::: EXTRACTED RECORDS

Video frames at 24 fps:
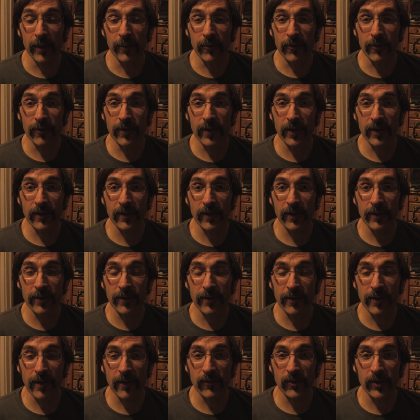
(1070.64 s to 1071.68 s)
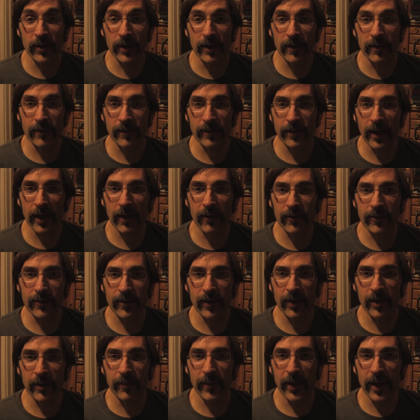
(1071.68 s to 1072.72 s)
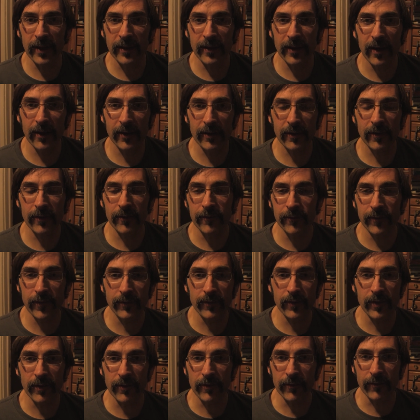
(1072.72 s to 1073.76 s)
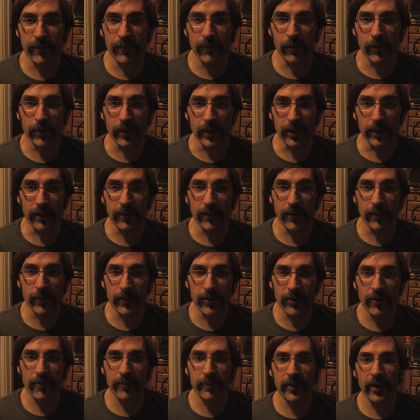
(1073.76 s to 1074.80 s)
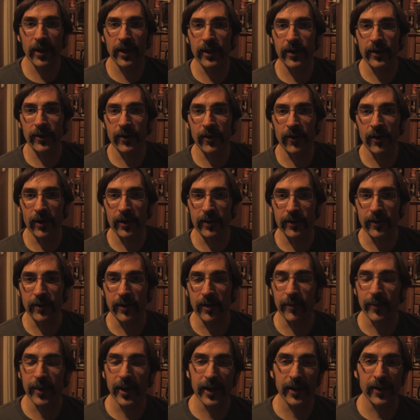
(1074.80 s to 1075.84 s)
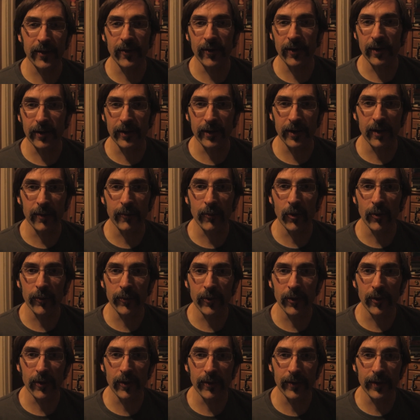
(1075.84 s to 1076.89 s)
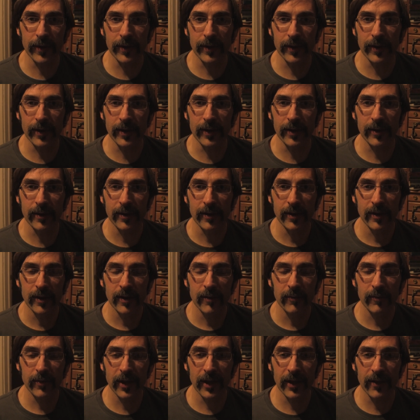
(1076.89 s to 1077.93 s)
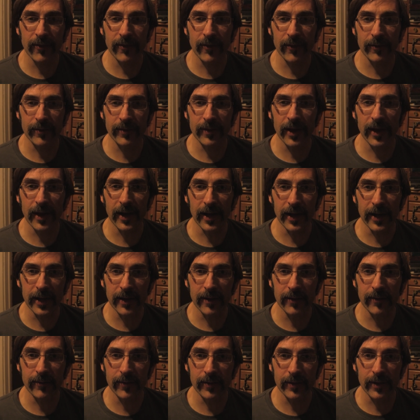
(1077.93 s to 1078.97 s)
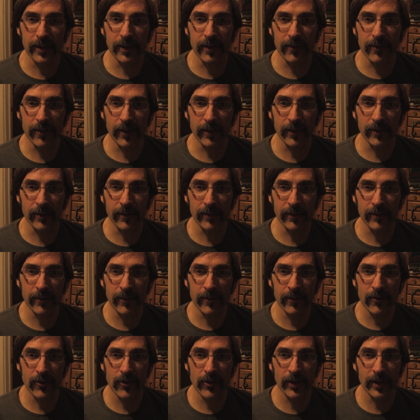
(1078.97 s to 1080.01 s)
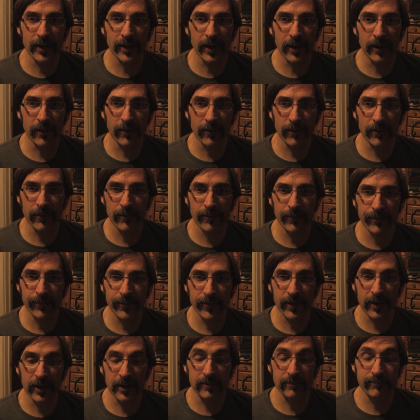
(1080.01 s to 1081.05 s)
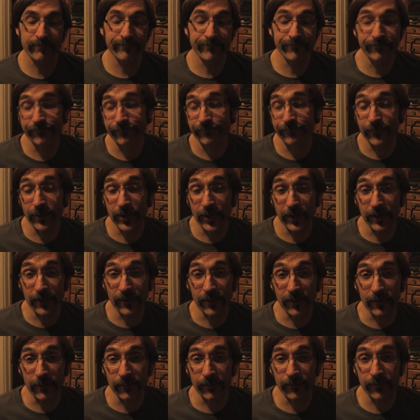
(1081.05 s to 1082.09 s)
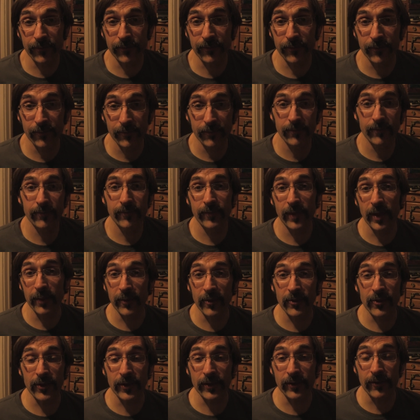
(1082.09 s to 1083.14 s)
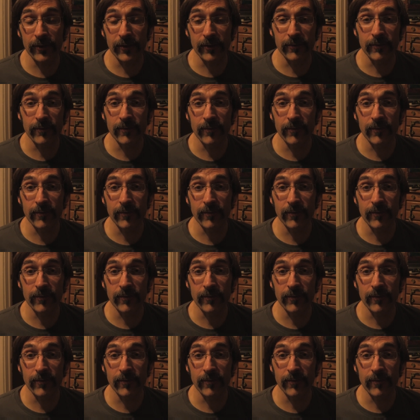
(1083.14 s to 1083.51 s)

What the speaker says: 60s and 70s, and now it's gone back down into the 50s and 40s. So we just planted a garden in our backyard. Now I'm hoping all the plants don't die with the sudden chilliness. So what are you going to do? Not much you can do.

::::::

Starting at the line that contains "(1082.09 s to 1083.14 s)", retype every line through the end of the material exactly as written, including both end lines but no pictures.

(1082.09 s to 1083.14 s)
(1083.14 s to 1083.51 s)

What the speaker says: 60s and 70s, and now it's gone back down into the 50s and 40s. So we just planted a garden in our backyard. Now I'm hoping all the plants don't die with the sudden chilliness. So what are you going to do? Not much you can do.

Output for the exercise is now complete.